Tom Walley

Personal information
- Full name: John Thomas Walley
- Date of birth: 27 February 1945 (age 81)
- Place of birth: Caernarfon, Wales
- Position: Wing half

Senior career*
- Years: Team / Apps / (Gls)
- 1963–1964: Caernarfon Town / 18 / (5)
- 1964: Wrexham
- 1964: Caernarfon Town / 15 / (4)
- 1964–1967: Arsenal / 14 / (1)
- 1967–1971: Watford / 204 / (17)
- 1971–1976: Orient / 157 / (6)
- 1976–1978: Watford / 13 / (0)

International career
- Wales under-23 / 4
- 1971: Wales / 1 / (0)

= Tom Walley =

Welsh footballer and coach (born 1945)

John Thomas Walley (born 27 February 1945) is a Welsh former footballer, who played as a wing half.

== Playing career ==
Walley was born in Caernarfon and educated at Ysgol Segontium, named after the town's Roman fort. At the age of 14, he underwent a neck operation which prevented him playing football for almost three years. In March 1963, he joined Caernarfon Town playing in the Welsh League (North); after only a handful of games, he briefly joined Wrexham in the spring of 1964, but returned to Caernarfon in August, before (on the recommendation of his elder brother Ernie, who was a former Spurs player) joining English side Arsenal in December 1964 for a fee of £1,000. He played for Arsenal 18 times—4 of those appearances as a substitute—and scored once, as well as playing for the Wales under-23 national team, before transferring to Watford in March 1967 for £9,500.

During the first of two periods Walley would spend at Vicarage Road as a player, he earned his sole cap for the Wales national football team; a 3–1 defeat to Czechoslovakia at Vetch Field, Swansea on 21 April 1971. After making over 200 Football League appearances for Watford, he was sold to Orient at the end of 1971 for £22,500. After 157 league games and 6 goals, Orient sold Walley back to Watford for £3,000 at the end of 1975–76. His second period at the club was dogged by injury, and Walley managed only 13 further league games before retiring in 1977.

== Coaching career ==

Upon his retirement from playing, Walley became the youth coach at Watford in August 1977. In his early years, players such as Kenny Jackett and Nigel Callaghan progressed to the first team.
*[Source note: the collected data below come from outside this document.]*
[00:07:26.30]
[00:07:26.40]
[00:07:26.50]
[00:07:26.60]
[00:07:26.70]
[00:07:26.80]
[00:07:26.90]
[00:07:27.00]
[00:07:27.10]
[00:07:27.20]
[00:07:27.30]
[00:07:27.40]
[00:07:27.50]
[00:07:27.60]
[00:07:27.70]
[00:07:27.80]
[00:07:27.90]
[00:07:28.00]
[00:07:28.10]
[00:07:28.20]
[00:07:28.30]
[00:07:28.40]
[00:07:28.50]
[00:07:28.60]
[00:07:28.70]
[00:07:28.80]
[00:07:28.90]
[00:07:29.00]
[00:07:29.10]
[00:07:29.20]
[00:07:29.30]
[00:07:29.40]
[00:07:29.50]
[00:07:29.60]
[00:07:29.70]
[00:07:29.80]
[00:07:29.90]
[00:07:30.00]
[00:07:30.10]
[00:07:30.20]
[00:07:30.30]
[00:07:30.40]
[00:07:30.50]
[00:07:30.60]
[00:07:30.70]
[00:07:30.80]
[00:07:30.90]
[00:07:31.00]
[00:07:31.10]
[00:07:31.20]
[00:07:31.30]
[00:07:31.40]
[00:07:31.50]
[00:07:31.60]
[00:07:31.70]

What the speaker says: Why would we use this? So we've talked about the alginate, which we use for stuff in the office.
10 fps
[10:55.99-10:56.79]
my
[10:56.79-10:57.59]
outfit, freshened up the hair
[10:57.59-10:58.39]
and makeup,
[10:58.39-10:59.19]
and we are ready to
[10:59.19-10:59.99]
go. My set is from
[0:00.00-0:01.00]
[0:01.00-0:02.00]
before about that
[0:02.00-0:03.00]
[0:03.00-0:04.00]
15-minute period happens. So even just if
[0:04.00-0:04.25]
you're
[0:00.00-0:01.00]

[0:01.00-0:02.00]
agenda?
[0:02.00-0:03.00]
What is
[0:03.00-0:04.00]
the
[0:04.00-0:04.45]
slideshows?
Under his management, Watford won the FA Youth Cup in 1982. Players in that side included future England international John Barnes, future Watford captain, Player of the Season and one-club man Nigel Gibbs, and 1984 FA Cup Finalist Neil Price. They again reached the final in 1985. Walley was promoted to first-team coach in 1988 by manager Steve Harrison. When Harrison moved to Millwall in 1990, Walley joined him as a youth coach, and in his first full season Walley lifted the FA Youth Cup for the second time in 1991. Just as he did at Watford, he followed this with a second final three years later. Walley left Millwall to join Arsenal in 1996, serving under Bruce Rioch and Arsène Wenger. In 1996, he was appointed manager of the Wales under-21 team by Bobby Gould.

== Personal life ==

Walley, whose first language is Welsh, was born in the town of Caernarfon, in Gwynedd, north west Wales. His older brother Ernie was also a professional footballer and coach. Ernie briefly managed Crystal Palace in 1980, and coached Watford's reserves while Walley was a first team coach at the club. He now lives in the Nascot area of Watford, Hertfordshire.